South Africa: South Gauteng High Court, Johannesburg

You are here:
SAFLII >>
Databases >>
South Africa: South Gauteng High Court, Johannesburg >>
2025 >>
[2025] ZAGPJHC 151
| Noteup
| LawCite
Nthai v S (SS33/2022) [2025] ZAGPJHC 151 (14 February 2025)
Download original files |
FLYNOTES: PROFESSION – Judge – Recusal – Criminal trial where accused alleged to have attempted to obtain bribe – Judge having close relationship with witness – Only emerging in recusal application that accused intends to call this witness – Judge will have to make credibility finding on evidence of witness – Judge finding himself conflicted – In interests of justice and integrity of court that judge recuse himself with immediate effect – Trial to start de novo before another judge. |
REPUBLIC OF SOUTH AFRICA
IN THE HIGH COURT OF SOUTH AFRICA
GAUTENG LOCAL DIVISION, JOHANNESBURG
(1) REPORTABLE: NO
(2) OF INTEREST TO OTHER JUDGES: NO
(3) REVISED
14 February 2025
CASE NUMBER: SS33/2022
In the matter between:
NTHAI AZWIHANGWISI SETH Applicant
and
THE STATE
Coram: DOSIO J
Heard: 11 February 2025
Delivered: 14 February 2025
JUDGMENT
DOSIO J:
Introduction
[1] This ruling deals with the application by Mr Nthai for my recusal as presiding judge in this matter.
[2] The matter is currently at the stage of a trial-within-a-trial.
[3] It is alleged I am disqualified from adjudicating further in these proceedings for the following reasons:
(a) A reasonable, objective and informed person would on the correct facts reasonably apprehend that I will not bring an impartial mind to bear on the adjudication of the case.
(b) That there is a real or reasonable perceived conflict of interest.
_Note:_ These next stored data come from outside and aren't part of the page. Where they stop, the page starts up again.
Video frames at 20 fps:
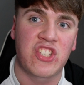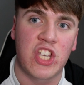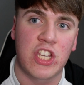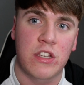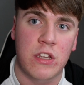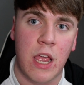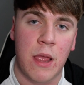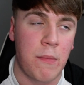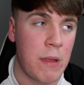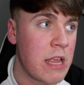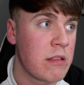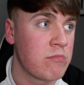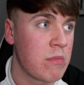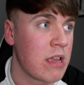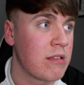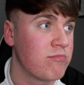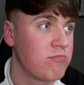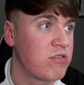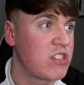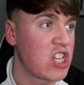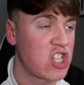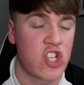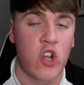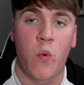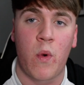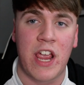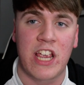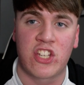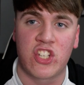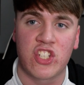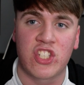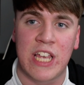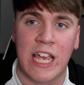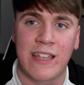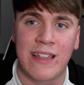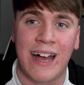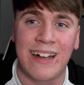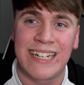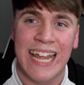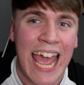situ in, in, in situations
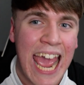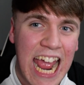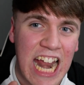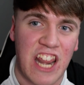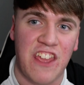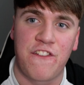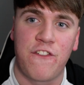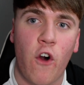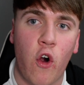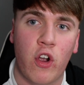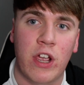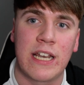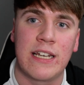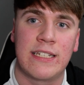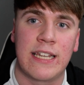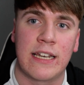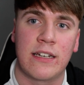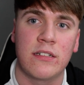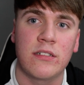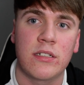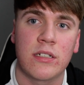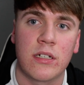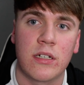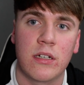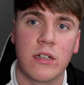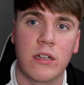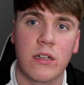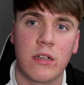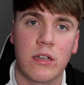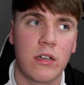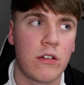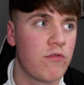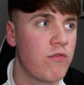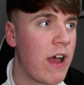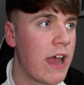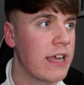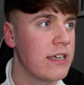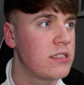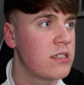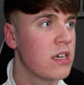like that and he fucking didn't,
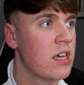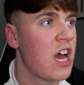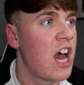right?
(c) That there is a reasonable suspicion of bias and lack of impartiality based on objective facts, which are alleged to be the following:
(i) That on 12 February 2024 I refused to postpone the matter to 6 May 2024.
(ii) That on 16 February 2024 I warned Mr Nthai of the provisions of s73(2C) of the Criminal Procedure Act 51 of 1977 (‘Act 51 of 1977’), that if he did not have legal representation, he would have to proceed on his own.
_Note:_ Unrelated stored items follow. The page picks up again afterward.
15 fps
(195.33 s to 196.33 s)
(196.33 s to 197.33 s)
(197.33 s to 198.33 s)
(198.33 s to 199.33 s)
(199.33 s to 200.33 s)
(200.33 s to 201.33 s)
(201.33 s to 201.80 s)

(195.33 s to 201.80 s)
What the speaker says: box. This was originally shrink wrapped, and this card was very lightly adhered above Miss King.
(iii) That I refused a long postponement of the matter from 28 February 2024 to August 2024 and instead postponed it to 28 March 2024 for a pre-trial to be held.
(iv) That I refused a postponement of the matter to September 2024 and postponed the matter to 25 April 2024 and that on 25 April 2024 I postponed the matter to 23 July 2024.
(v) That on 23 July 2024 I raised the question whether a criminal trial can start whilst a review of the decision of the National Director of Public Prosecutions was pending and that I then postponed the matter to 17 September 2024 to hear argument on whether the criminal trial could proceed whilst the review application was pending.
(vi) That I refused a postponement of the matter to February 2025 for trial which was the earliest date available to Advocate Sita Kolbe.
(vii) That I ordered the State and the defence to file heads of argument by 12 August 2024 pertaining to the question of whether a criminal trial could proceed whilst a review was pending.
(viii)That I was impartial on 26 September 2024 when I ordered the criminal trial to proceed on 14 October 2024, whilst the review application was pending and whilst this date did not suit the State.
(ix) That I refused Mr Nthai leave to appeal my ruling on 14 October 2024 and that I ruled that the criminal trial proceed and further, that I refused Mr Nthai’s application for a temporary stay of the criminal proceedings on 14 October 2024.
(x) That my judgment dismissing the leave to appeal application was wrong in law and that I used strong language to the effect that the accused is on a ‘warpath against the Constitution and the prosecution to prevent the commencement of this criminal trial’ and also wrongly considered aspects in the application for the stay of prosecution.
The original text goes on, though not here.